Frauen und Männer gleich auf

SPD/FBB Henfenfeld stellt Liste für die Gemeinderatswahl vor

Die Aufnahme zeigt die zwölf Kandidaten und zwei Vertreter von SPD/FBB Henfenfeld.
Die Aufnahme zeigt die zwölf Kandidaten und zwei Vertreter von SPD/FBB Henfenfeld. | Foto: Frank Feder2025/12/Die_Aufnahme_zeigt_die_zwoelf_Kandidaten_und_zwei_V.jpg

HENFENFELD – Die SPD/FBB Henfenfeld hat im Rahmen einer gut besuchten Nominierungsveranstaltung ihre Liste für die Gemeinderatswahl 2026 vorgestellt und darüber abgestimmt. Besonderes Merkmal dabei: Der Wahlvorschlag präsentiert je sechs Frauen und Männer.

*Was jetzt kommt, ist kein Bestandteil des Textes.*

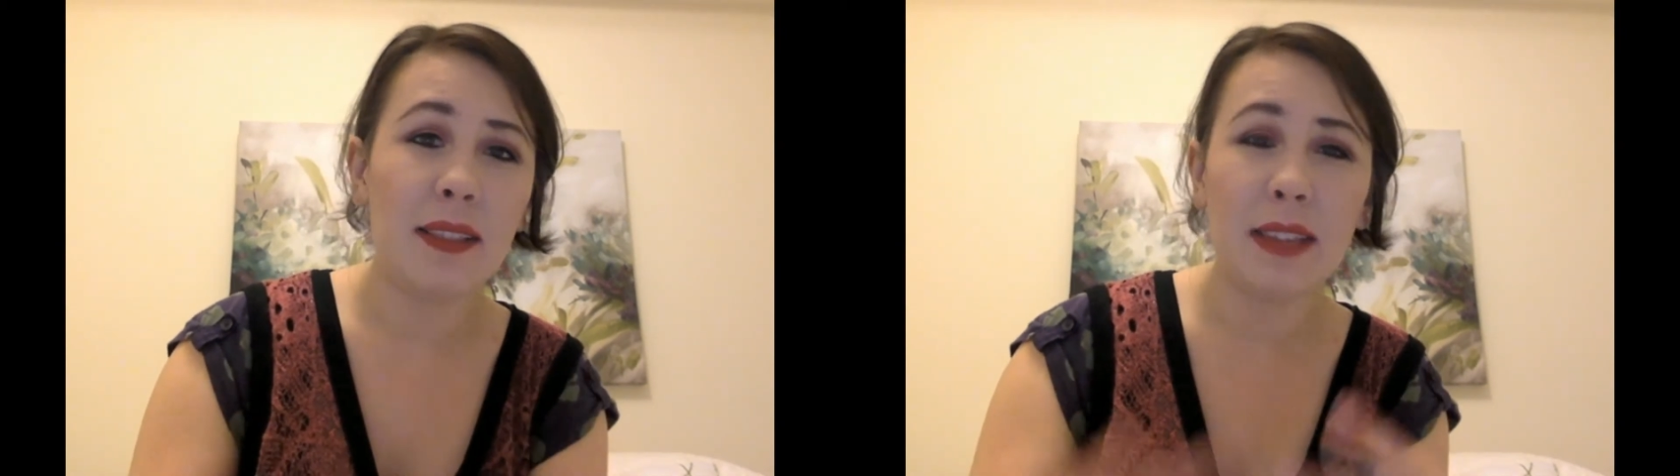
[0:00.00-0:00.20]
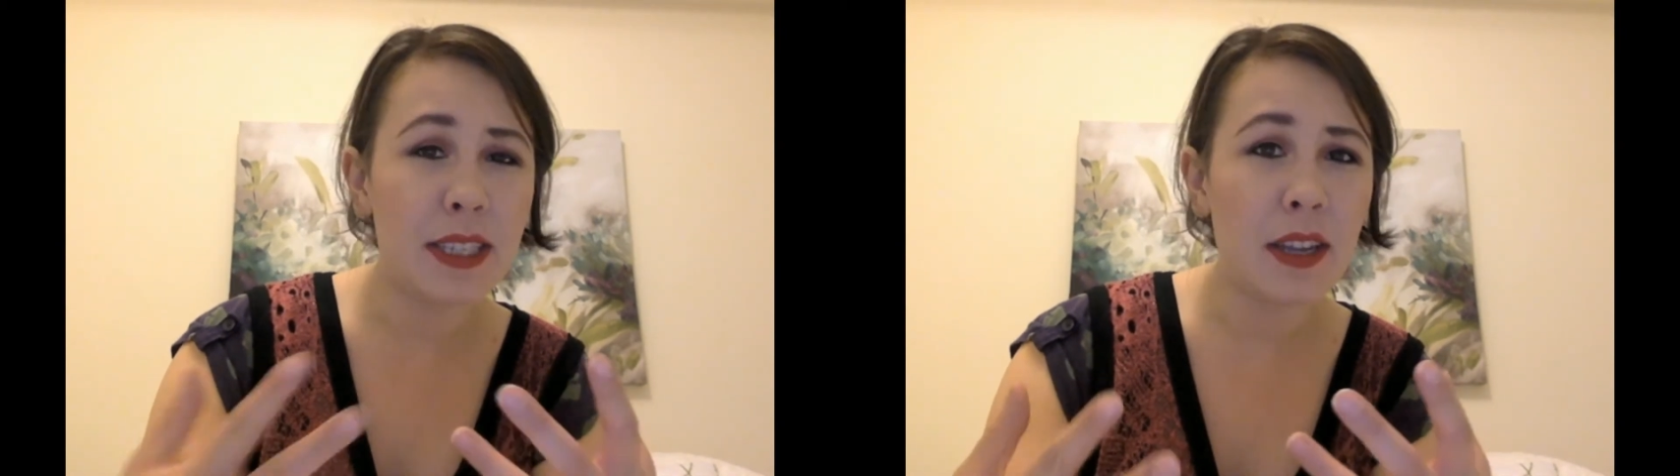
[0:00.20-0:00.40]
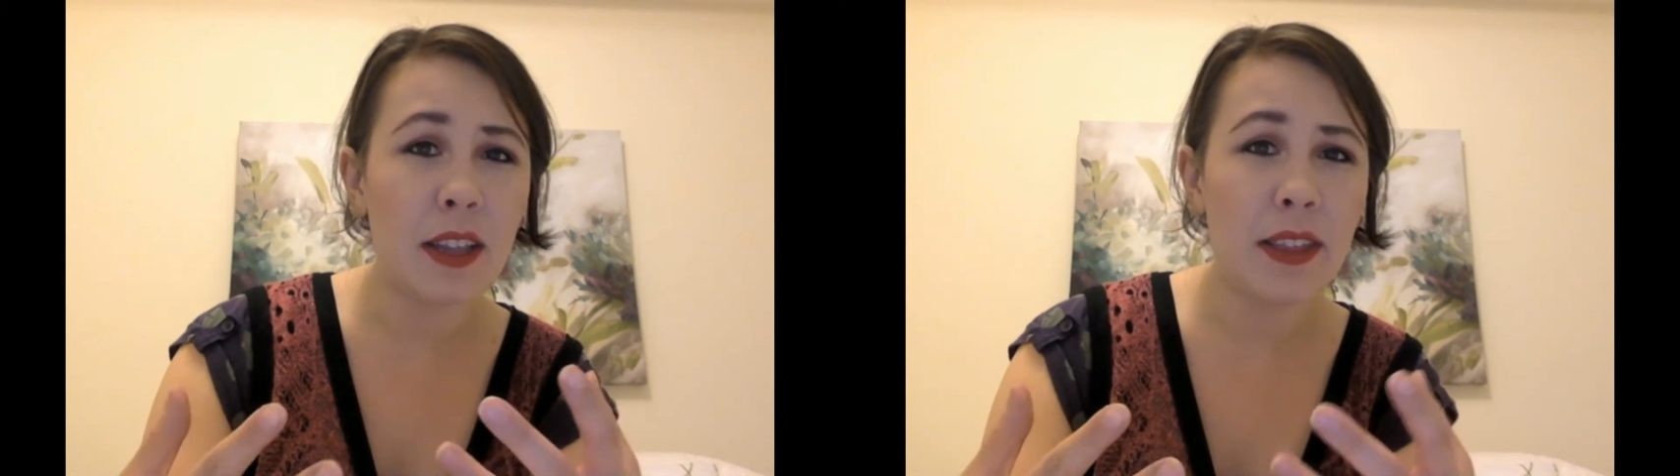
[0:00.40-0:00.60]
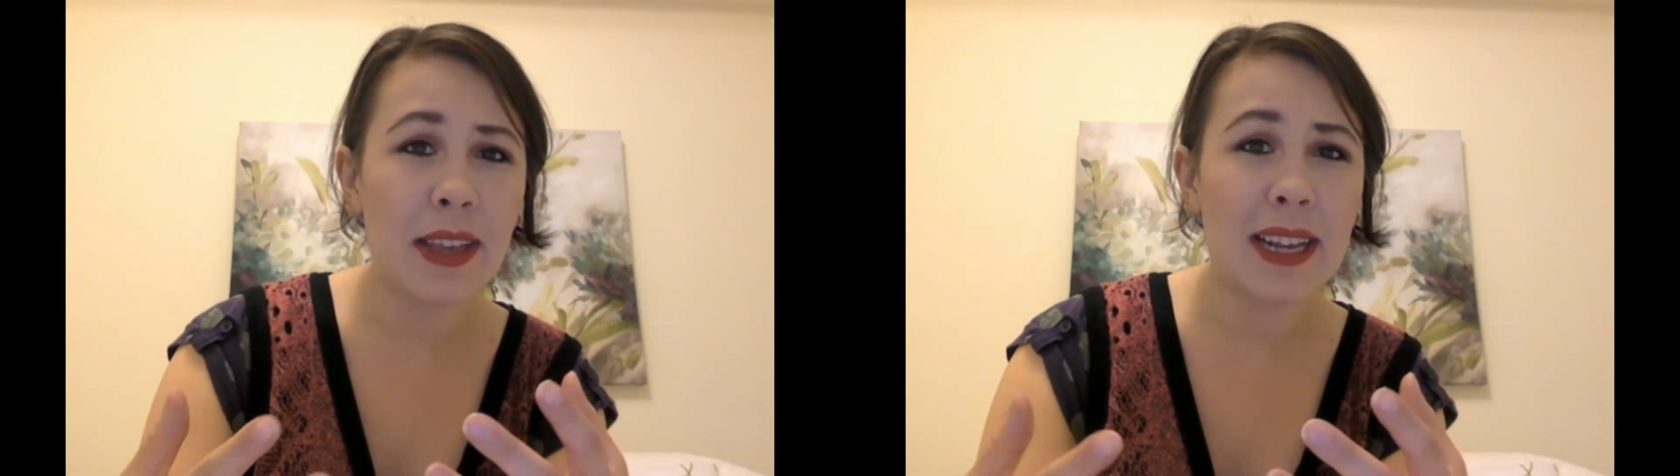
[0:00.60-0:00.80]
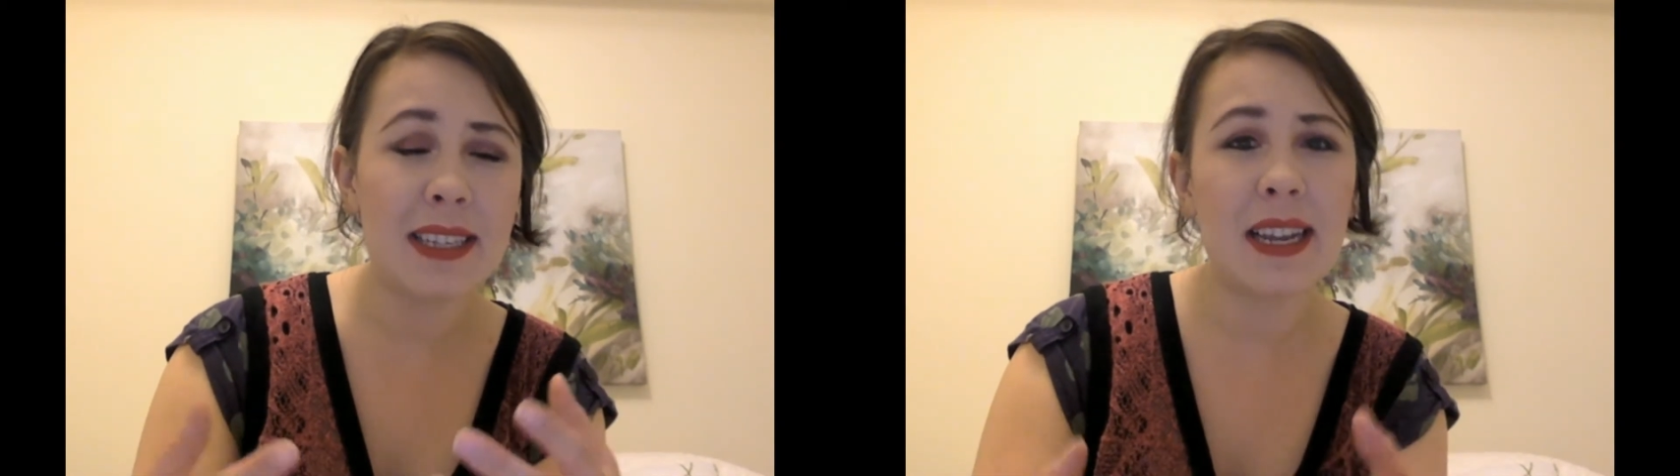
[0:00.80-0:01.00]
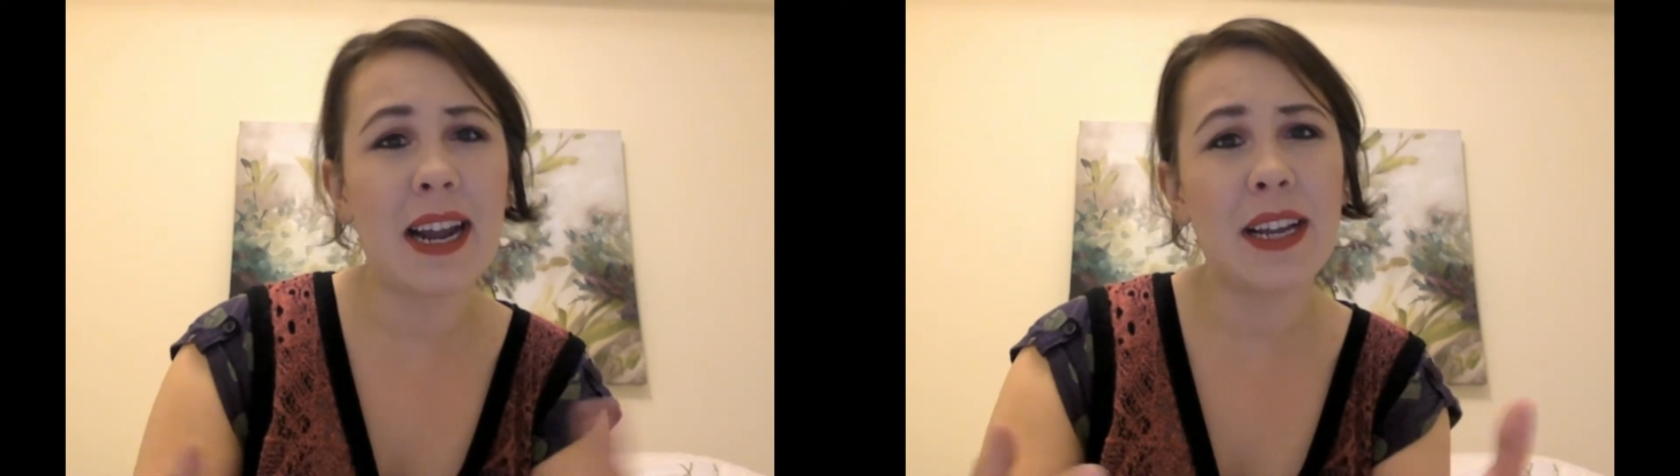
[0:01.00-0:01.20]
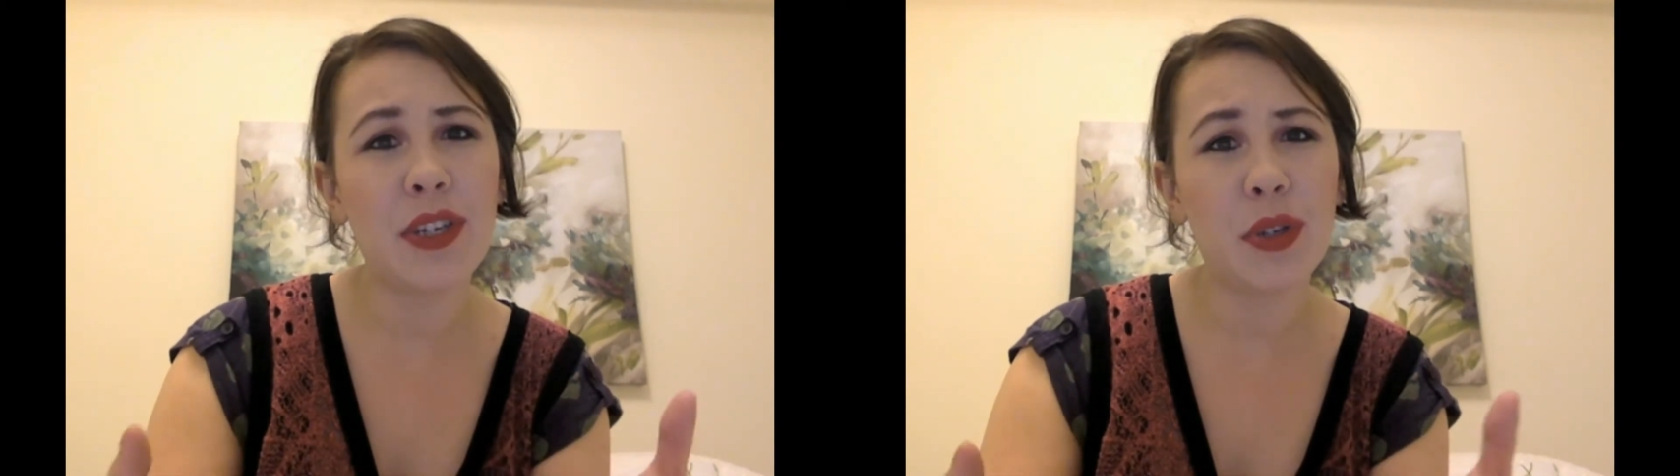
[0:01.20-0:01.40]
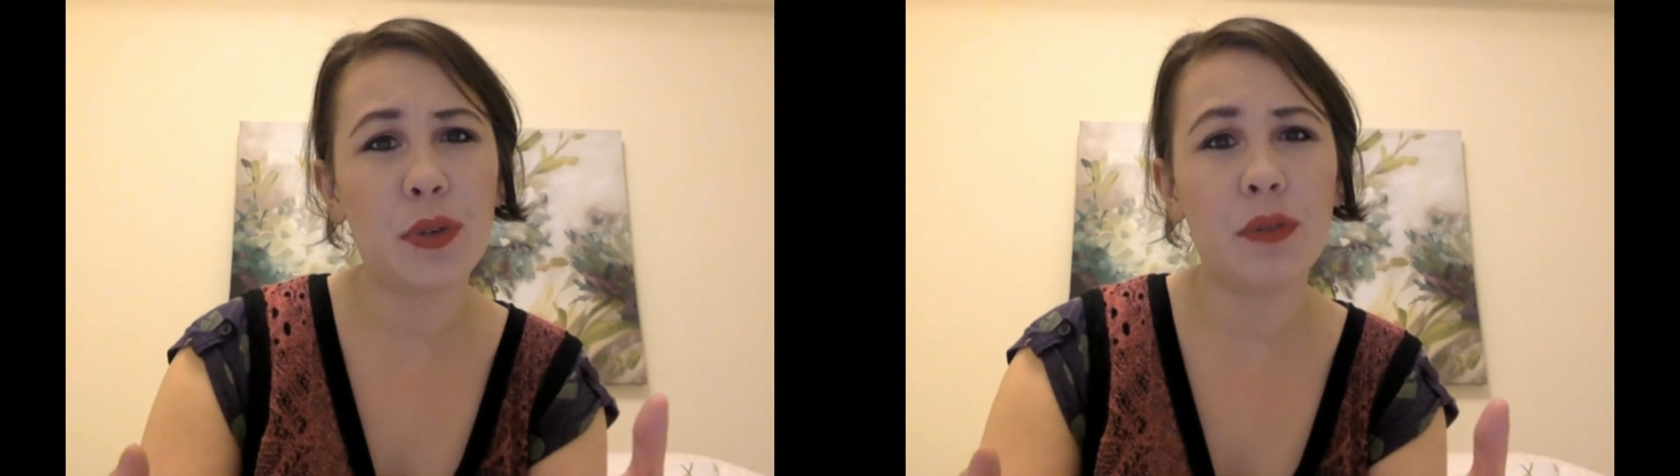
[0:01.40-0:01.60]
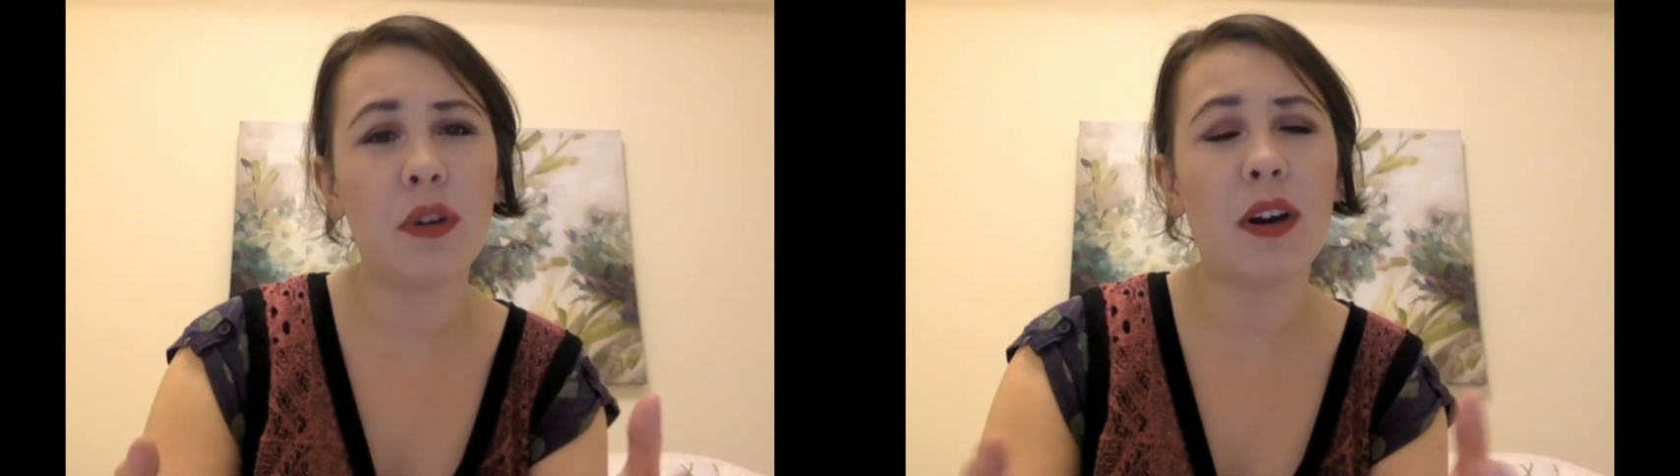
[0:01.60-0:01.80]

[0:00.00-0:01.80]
list all the things that I do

Bevor die Wahl durchgeführt wurde, war es erforderlich, dass die Mitglieder der SPD und die Unterstützer des FBB (Freier Bürgerblock) in getrennten Räumen über einen gemeinsamen Wahlvorschlag abstimmten. Dies erfolgte einstimmig. Versammlungsleiter Frank Feder hob laut der gemeinsamen Pressemeldung hervor, dass sich alle sechs aktuellen SPD/FBB-Gemeinderäte wieder zur Wahl stellen. Das zeuge von guter Zusammenarbeit, Teamgeist und Engagement für die eigene Gemeinde. Darüber hinaus sei es gelungen, ein ausgewogenes und motiviertes Team zu nominieren, das die gesamte Vielfalt der Gemeinde abbildet. „Wir hätten nix dagegen, wenn im neuen Gemeinderat mehr als zwei Frauen (wie bislang) ein Mandat in unserer Fraktion erringen würden.“ Schließlich bestehe die Bevölkerung aus je rund 50 Prozent Frauen und Männern.

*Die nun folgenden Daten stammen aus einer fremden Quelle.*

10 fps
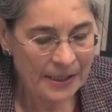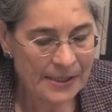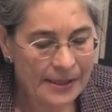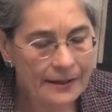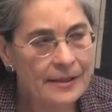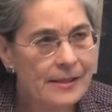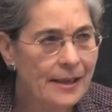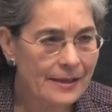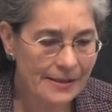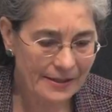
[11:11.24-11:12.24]

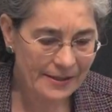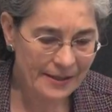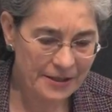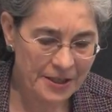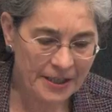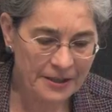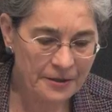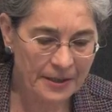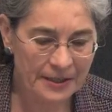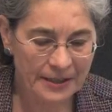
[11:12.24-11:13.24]
Synthesizing such
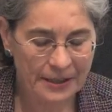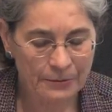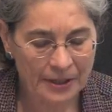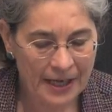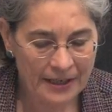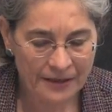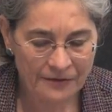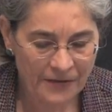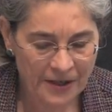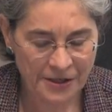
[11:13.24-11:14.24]
intricately related
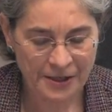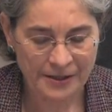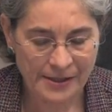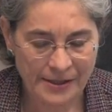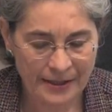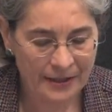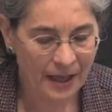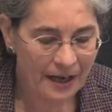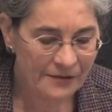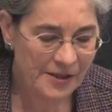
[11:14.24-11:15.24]
functions and
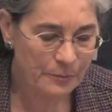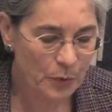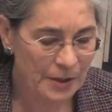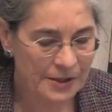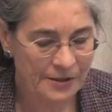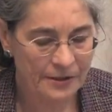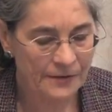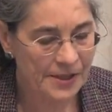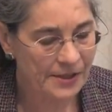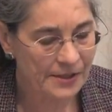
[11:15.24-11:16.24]
life support
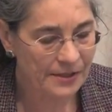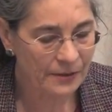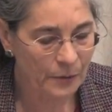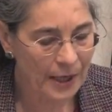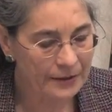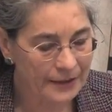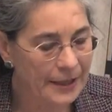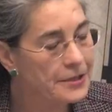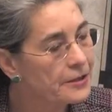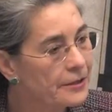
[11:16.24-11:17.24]
services of wild
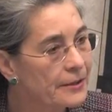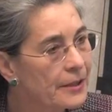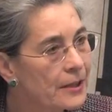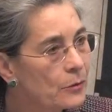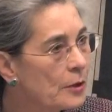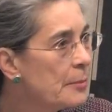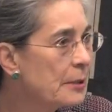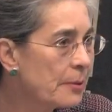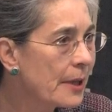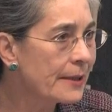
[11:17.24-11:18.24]
nature would
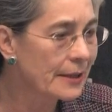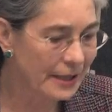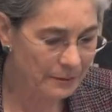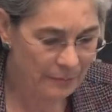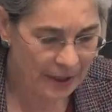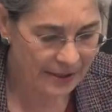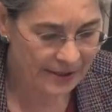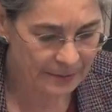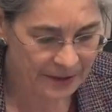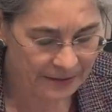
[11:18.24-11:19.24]
be plainly
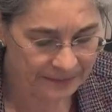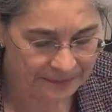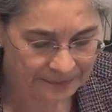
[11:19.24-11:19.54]
impossible.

Gemeinsame Wahlkampfveranstaltung mit CSU/FWG in Henfenfeld?

Nachdem Feder den Kandidatinnen und Kandidaten die Gelegenheit gab, sich kurz vorzustellen, wurde im Anschluss die Bewerberliste in der abgestimmten Reihung präsentiert und in geheimer Wahl einstimmig angenommen: 1. Anette Gundelach, 2. Christian Sauer, 3. Anne-Kathrin Preiß, 4. Jonathan Wrensch, 5. Florian Hader, 6. Ralph Rinck, 7. Carola Stöhr, 8. Bernd Matejat, 9. Heidi Kratzer, 10. Cornelia Ostertag, 11. Maria Deinzer, 12. Peter Hader. Als Ersatzkandidaten wurden Heribert Meier, Ursula Hummer, Lothar Kerschbaumer und Reinhold Heinrich vorgeschlagen und in geheimer Wahl bestätigt.

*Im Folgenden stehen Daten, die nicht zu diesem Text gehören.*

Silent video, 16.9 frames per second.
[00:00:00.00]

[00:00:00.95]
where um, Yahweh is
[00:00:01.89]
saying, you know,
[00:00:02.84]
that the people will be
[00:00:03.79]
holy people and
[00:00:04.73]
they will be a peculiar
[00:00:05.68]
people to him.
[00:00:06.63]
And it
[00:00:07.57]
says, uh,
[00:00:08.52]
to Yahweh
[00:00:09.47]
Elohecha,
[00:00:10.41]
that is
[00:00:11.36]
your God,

Abschließend wurden noch die weiteren Aktivitäten bis zum Wahltag angesprochen. Einen Vorschlag der besonderen Art unterbreitete der SPD/FBB-Fraktionssprecher Peter Hader: Er richtete die Frage in die Runde, was sie von einer gemeinsamen Kandidatenvorstellung mit den Mitbewerbern der CSU/FWG halte – auch um der Parteien-Verdrossenheit ein Stück entgegen zu wirken.